What's the best way to take this data and create a list of dicts representing objects like so:

objects = [{'color': 'red', 'width': 10.0, 'length': 35.5, 'material': 'steel'}, {'color': 'blue', 'width': 12.0, 'length': 41.0, 'material': 'copper'}, {'color': 'green', 'width': 8.0, 'length': 36.5, 'material': 'iron'}, {'color': 'black', 'width': 22.0, 'length': 36.0, 'material': 'steel'}]

I'm currently using a for loop:

for color in colors:
    obj = {}
    obj['color'] = color
    obj['width'] = widths[colors.index(color)]
    obj['length'] = lengths[colors.index(color)]
    obj['material'] = materials[colors.index(color)]
    objects.append(obj)

but this is slow for large lists so I'm wondering if there's a faster way

CodePudding user response:

This answer combines the use of a list-comprehension to easily create a list and the zip() built-in function that iterates over several iterables in parallel.

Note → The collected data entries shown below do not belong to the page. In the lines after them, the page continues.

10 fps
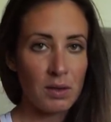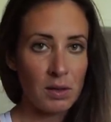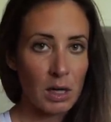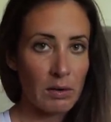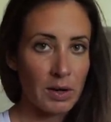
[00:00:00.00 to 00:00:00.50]

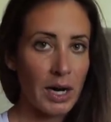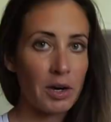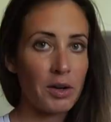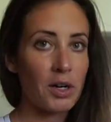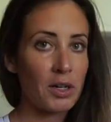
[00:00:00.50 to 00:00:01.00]
your avocado.
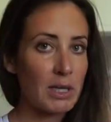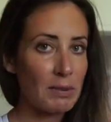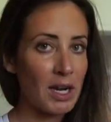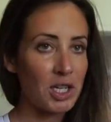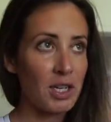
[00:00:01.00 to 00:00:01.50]
You're not gonna
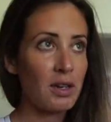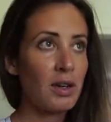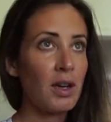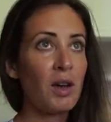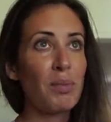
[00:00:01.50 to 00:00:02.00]
smash it,
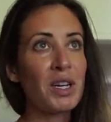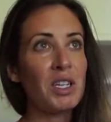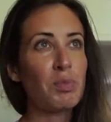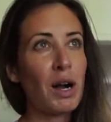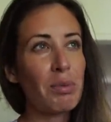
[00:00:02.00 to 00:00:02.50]
but
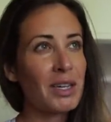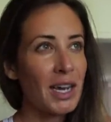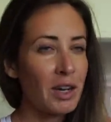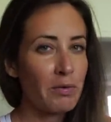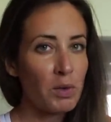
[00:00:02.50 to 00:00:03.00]
you probably
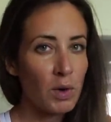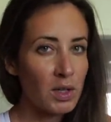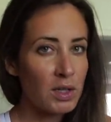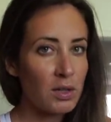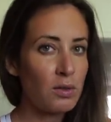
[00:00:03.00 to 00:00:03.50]
can if you
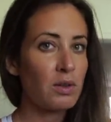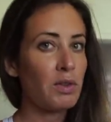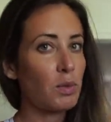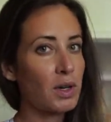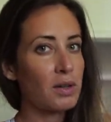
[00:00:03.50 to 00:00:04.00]
want to, if
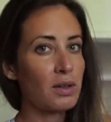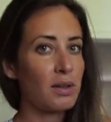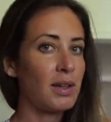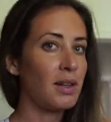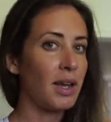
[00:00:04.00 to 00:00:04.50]
you want
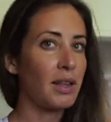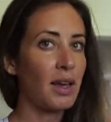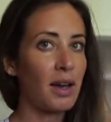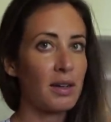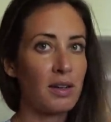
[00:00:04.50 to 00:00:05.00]
it like
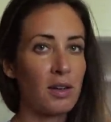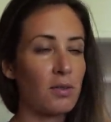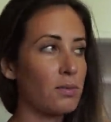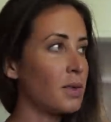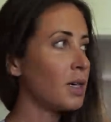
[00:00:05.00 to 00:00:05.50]
that, you know.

objects = [{"color": c, "width": w, "length": l, "material": m} for c, w, l, m in zip(colors, widths, lengths, materials)]

CodePudding user response:

Use the range function:

colors = ['red', 'blue', 'green', 'black']
widths = [10.0, 12.0, 8.0, 22.0]
lengths = [35.5, 41.0, 36.5, 36.0]
materials = ['steel', 'copper', 'iron', 'steel']
objects = []
for i in range(len(colors)):
    d = {}
    d['colors'] = colors[i]
    d['widths'] = widths[i]
    d['lengths'] = lengths[i]
    d['materials'] = materials[i]
    objects.append(d)

Note that all lists must have the same amount of elements as colors.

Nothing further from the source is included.